▸ Your goal
Copy task. Retype the whole listing exactly, omitting any picture in it.
········
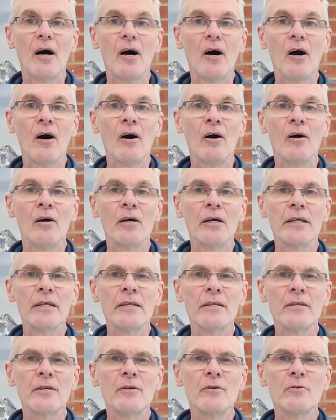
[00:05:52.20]
I
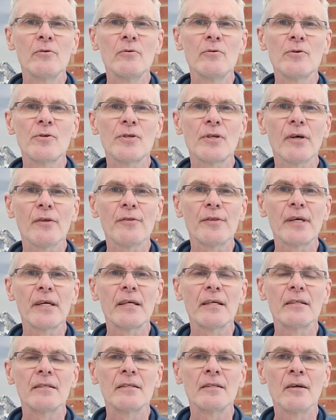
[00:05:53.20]
used, I
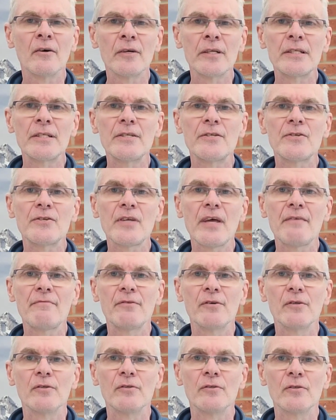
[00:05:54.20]
think,
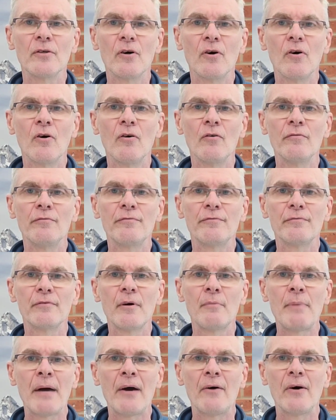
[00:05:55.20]
97 of
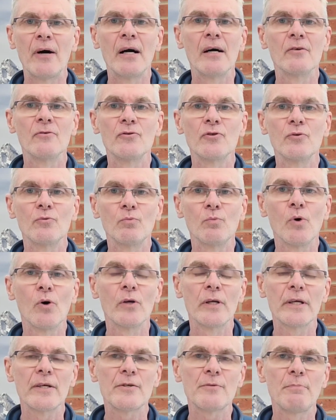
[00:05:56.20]
about 101
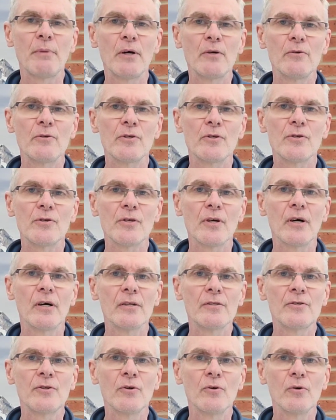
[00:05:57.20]
exposures that I
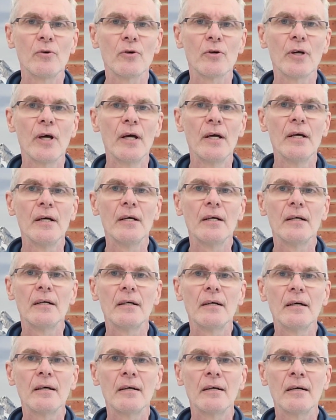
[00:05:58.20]
took
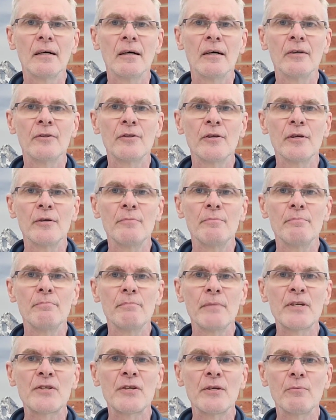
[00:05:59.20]
uh, the
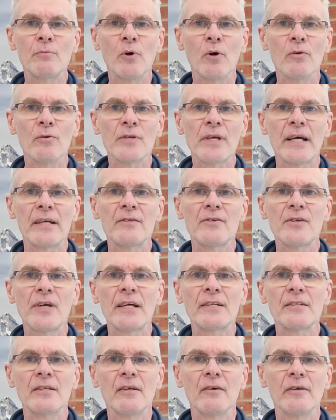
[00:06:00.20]
missing ones had
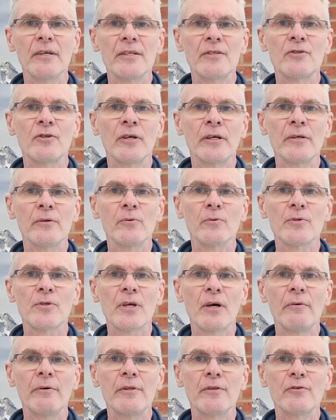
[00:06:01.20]
satellite trails
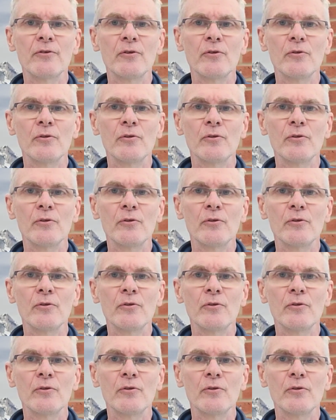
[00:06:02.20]
going through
········
▸ Task output
[00:05:52.20]
I
[00:05:53.20]
used, I
[00:05:54.20]
think,
[00:05:55.20]
97 of
[00:05:56.20]
about 101
[00:05:57.20]
exposures that I
[00:05:58.20]
took
[00:05:59.20]
uh, the
[00:06:00.20]
missing ones had
[00:06:01.20]
satellite trails
[00:06:02.20]
going through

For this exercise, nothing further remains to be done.